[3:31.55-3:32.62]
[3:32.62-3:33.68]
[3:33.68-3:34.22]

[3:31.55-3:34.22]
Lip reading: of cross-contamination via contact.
----
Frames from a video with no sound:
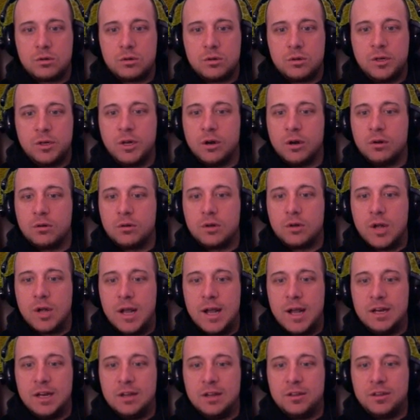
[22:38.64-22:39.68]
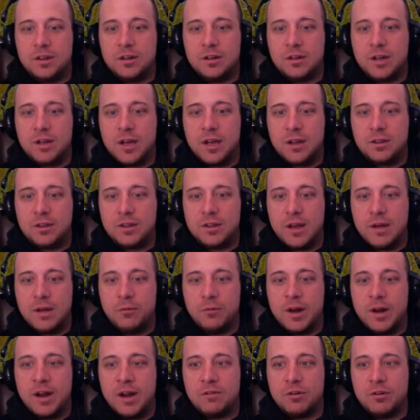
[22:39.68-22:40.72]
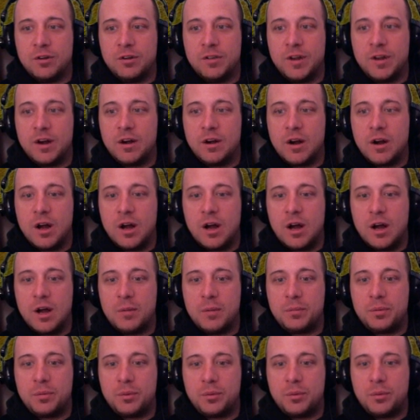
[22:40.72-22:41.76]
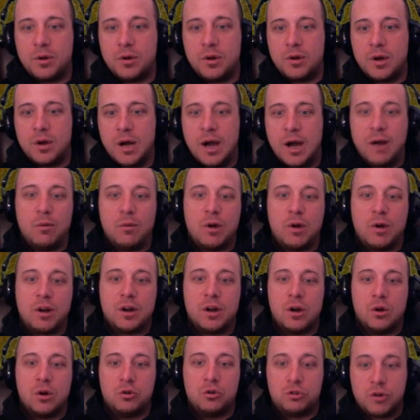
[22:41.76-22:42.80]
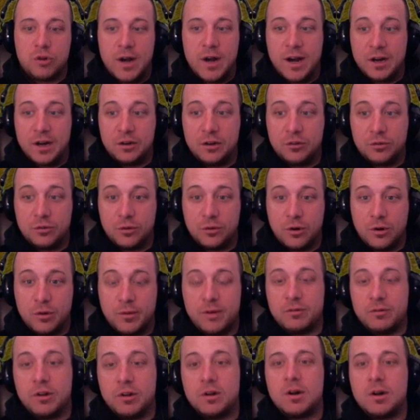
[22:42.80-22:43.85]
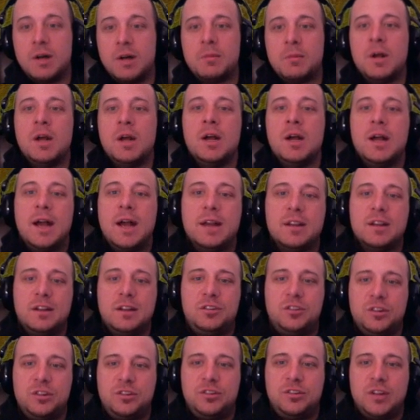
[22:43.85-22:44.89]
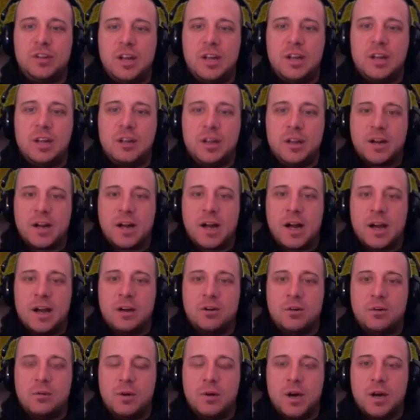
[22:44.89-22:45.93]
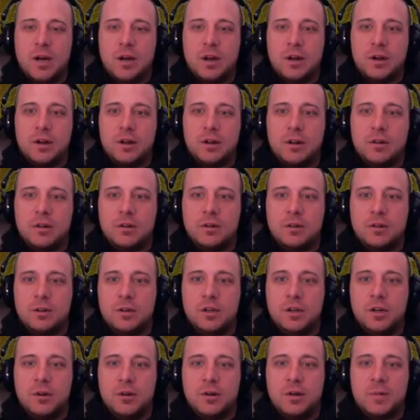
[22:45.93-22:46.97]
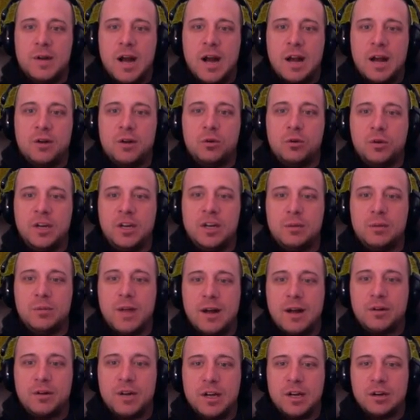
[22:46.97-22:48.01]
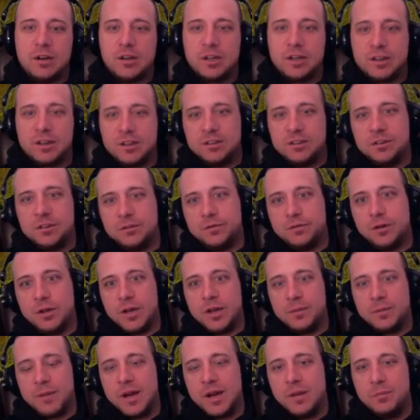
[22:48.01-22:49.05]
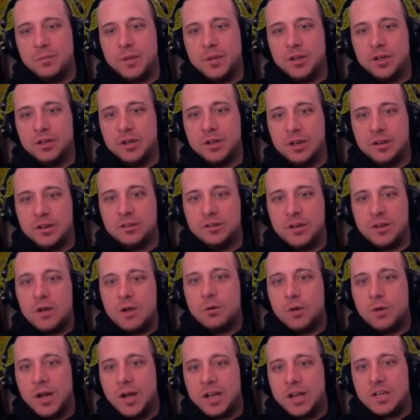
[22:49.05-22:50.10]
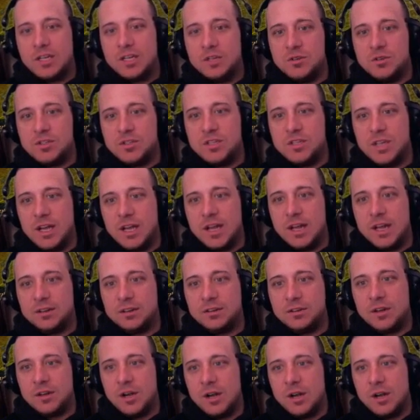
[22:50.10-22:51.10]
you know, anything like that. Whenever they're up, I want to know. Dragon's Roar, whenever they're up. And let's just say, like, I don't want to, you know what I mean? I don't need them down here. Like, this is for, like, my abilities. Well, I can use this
----
• **Problem to work on**: Reproduce, exactly as they stand in the data above, the lines from the one that holds "[3:31.55-3:32.62]" to the one that holds "Lip reading: of", inclusive.

• **Written reply**:
[3:31.55-3:32.62]
[3:32.62-3:33.68]
[3:33.68-3:34.22]

[3:31.55-3:34.22]
Lip reading: of cross-contamination via contact.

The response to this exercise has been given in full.